Bypass vDSO by reading TSC directly in C++ to cut timestamp overhead 30-50%, at the cost of subtle correctness risks most codebases cannot afford.
Key Takeaways
Naive use of system_clock::now() + two steady_clock::now() calls costs 46-49 ns per span, consuming the entire latency budget for a sub-100 ns tracing client.
vDSO avoids kernel ring transitions but still does a full TSC read, cycle-to-nanosecond conversion (multiply + shift), and seqlock retry loop per call.
Replacing monotonic clock calls with raw rdtscp and caching the mult/shift multiplier from the vDSO data page drops elapsed-time cost significantly; no division instruction needed.
Invariant TSC (constant_tsc + nonstop_tsc in /proc/cpuinfo) is required: it runs at constant rate across cores and C/P/T-states, making it safe as a cross-core clock source.
The data page layout changed in Linux 6.15, so any custom vDSO reader must be versioned against kernel headers.
Hacker News Comment Review
Commenters broadly agree raw TSC is faster but flag a real correctness trap: RDTSC alone does not respect x86 memory ordering, so a load-acquire/store-release pair across threads can still observe time going backwards even with invariant TSC.
A recurring theme is deferring the cycle-to-nanosecond conversion entirely: emit raw TSC values into the log stream alongside a single reference clock-adjustment entry, then convert offline during decoding, eliminating the multiply/shift cost at capture time.

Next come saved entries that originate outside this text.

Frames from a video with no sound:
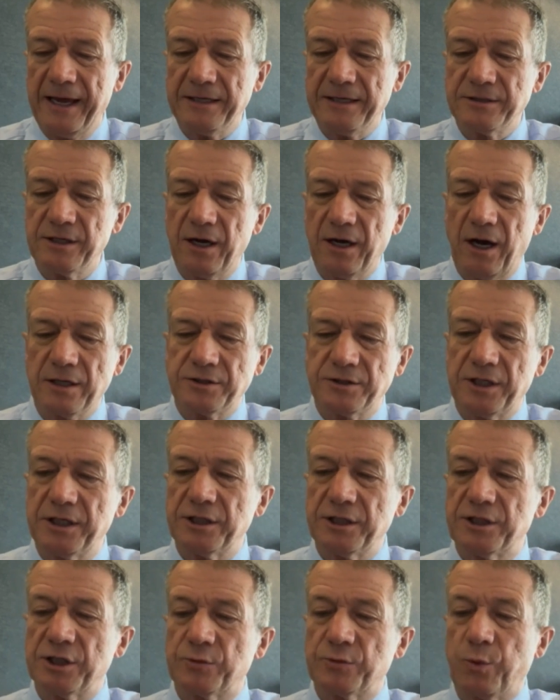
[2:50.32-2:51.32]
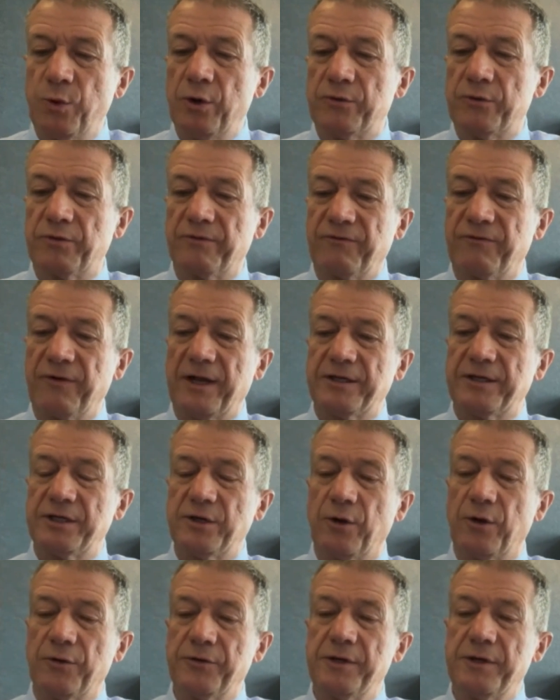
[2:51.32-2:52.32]
And I think it's just worth
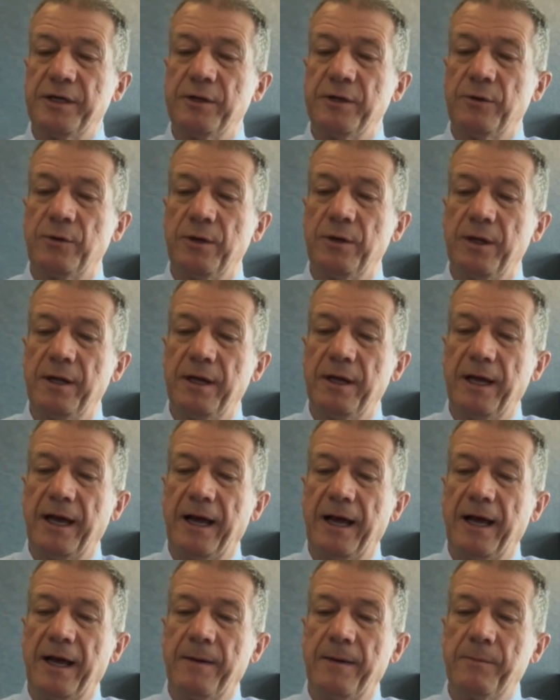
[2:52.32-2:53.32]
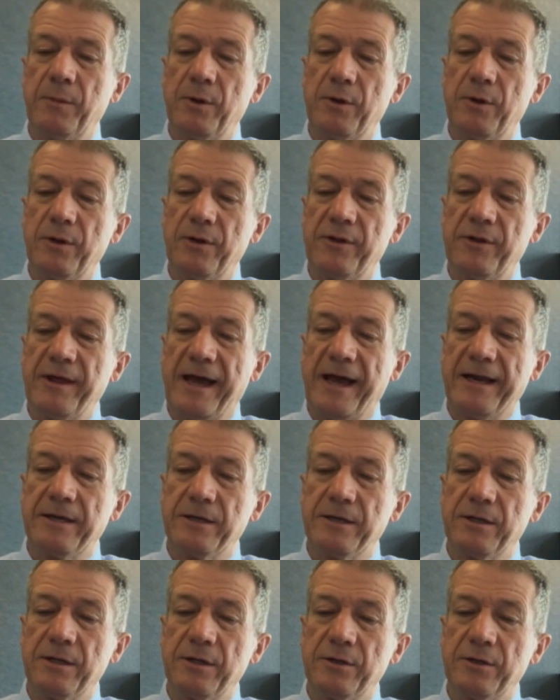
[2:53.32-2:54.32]
reflecting on, Neil, um,
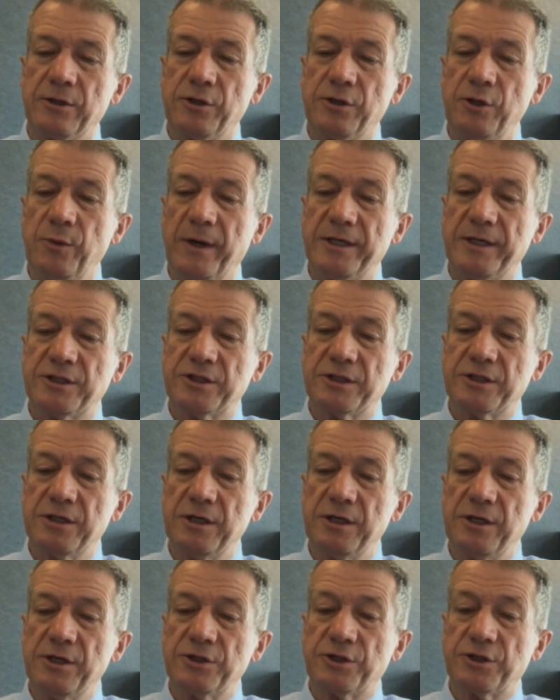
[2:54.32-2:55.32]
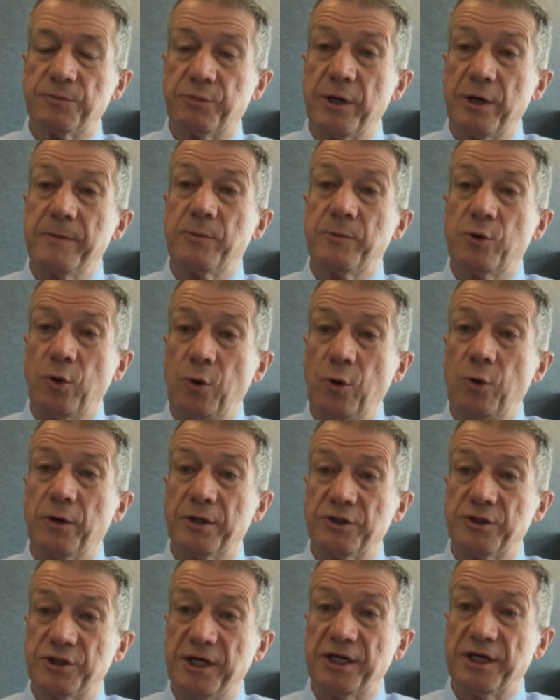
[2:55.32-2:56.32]
that the US Supreme
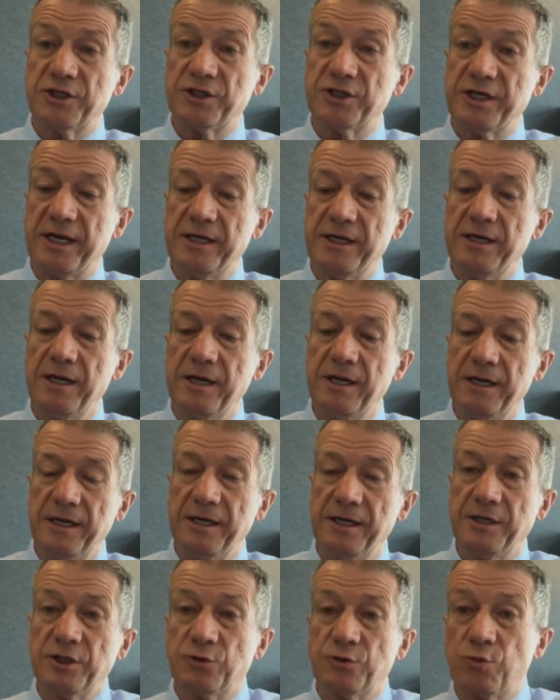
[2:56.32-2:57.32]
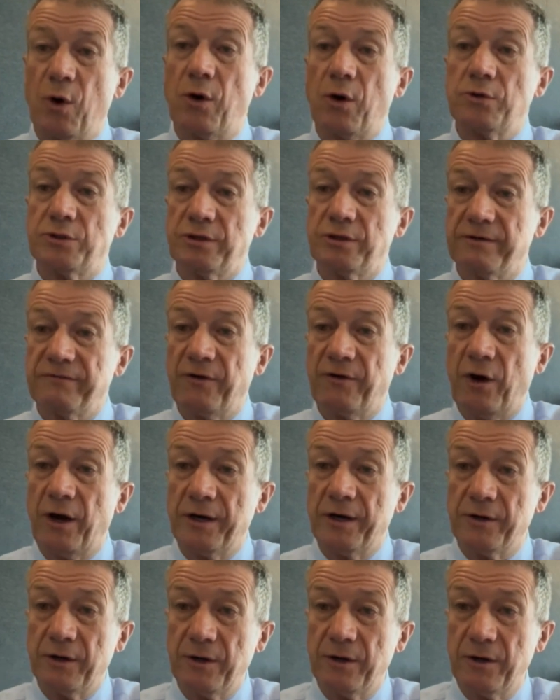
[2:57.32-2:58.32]
Court has just said it is wrong to
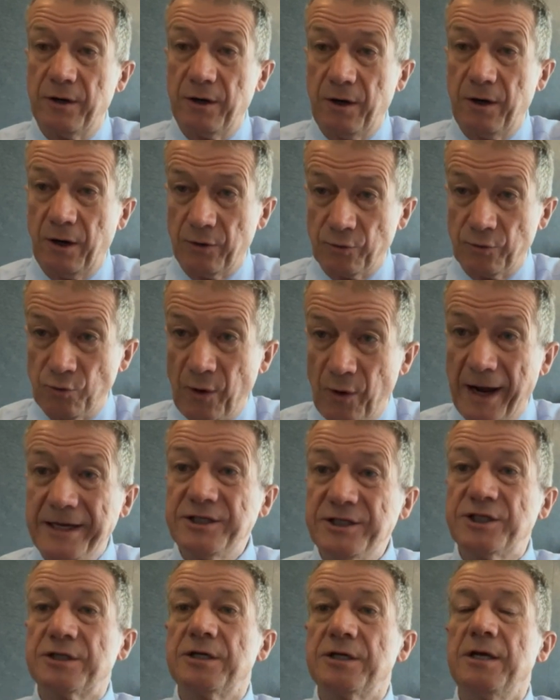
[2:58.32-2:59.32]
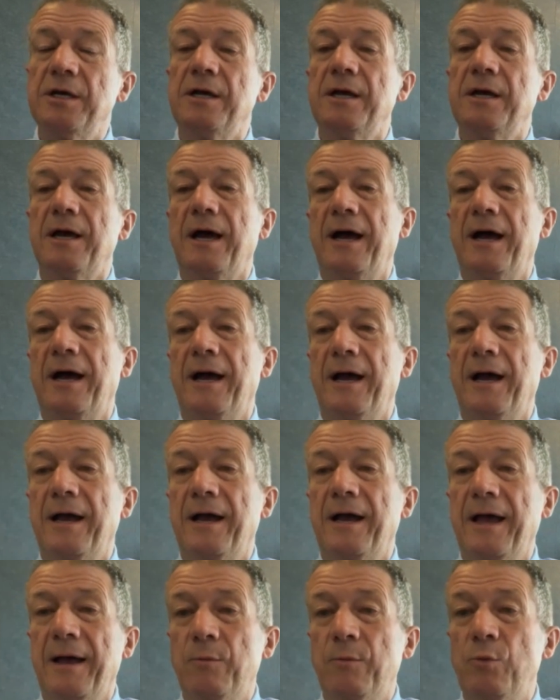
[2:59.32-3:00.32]
divide on race,
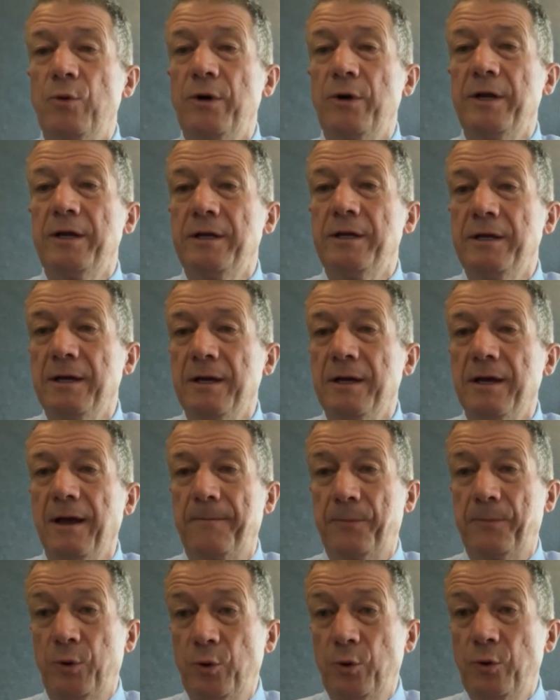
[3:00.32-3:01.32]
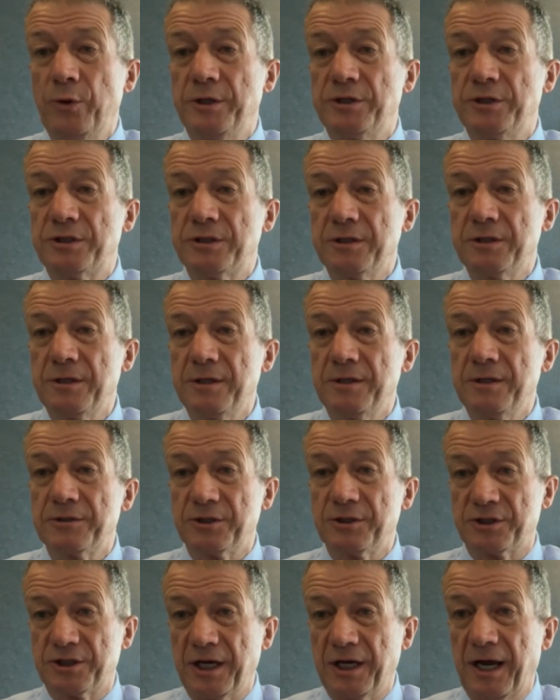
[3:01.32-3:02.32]
uh, and we are poised
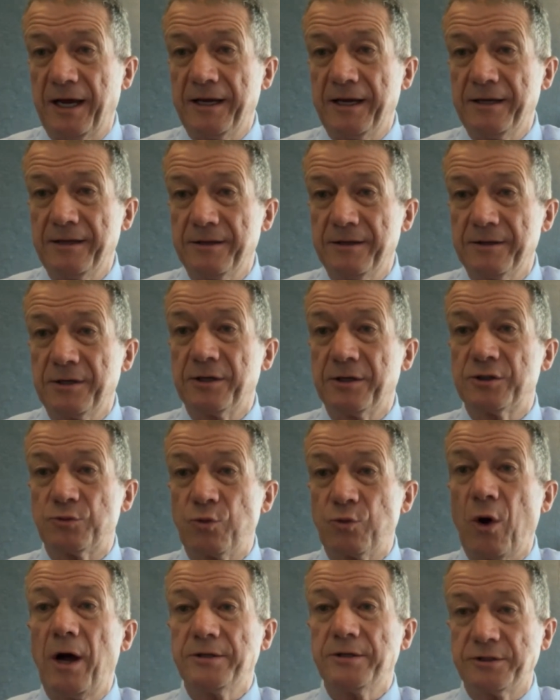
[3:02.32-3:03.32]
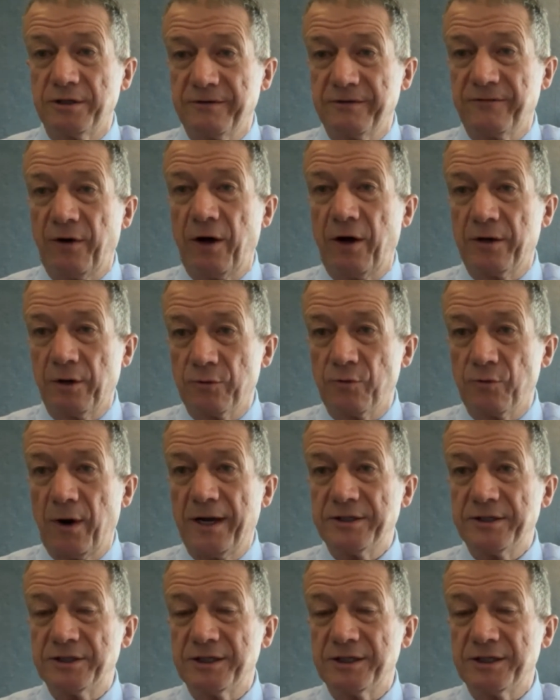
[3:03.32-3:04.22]
to say that it's right to divide on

Several commenters question the architectural premise: tracing 1-10 µs pipeline stages with OpenTelemetry spans may be the wrong tool entirely; a sampling profiler fits better when latency is that tight.
Notable Comments
@amluto: warns that thread 2 can observe an earlier timestamp than thread 1 after a load-acquire/store-release pair because RDTSC does not participate in x86 memory ordering.
@Veserv: proposes emitting clock-adjustment log entries instead of converting TSC to nanoseconds at capture time, pushing all conversion cost to the decoder.
@jeffbee: “I can beat this by not trying to wrap a trace span around something that only takes 100ns.”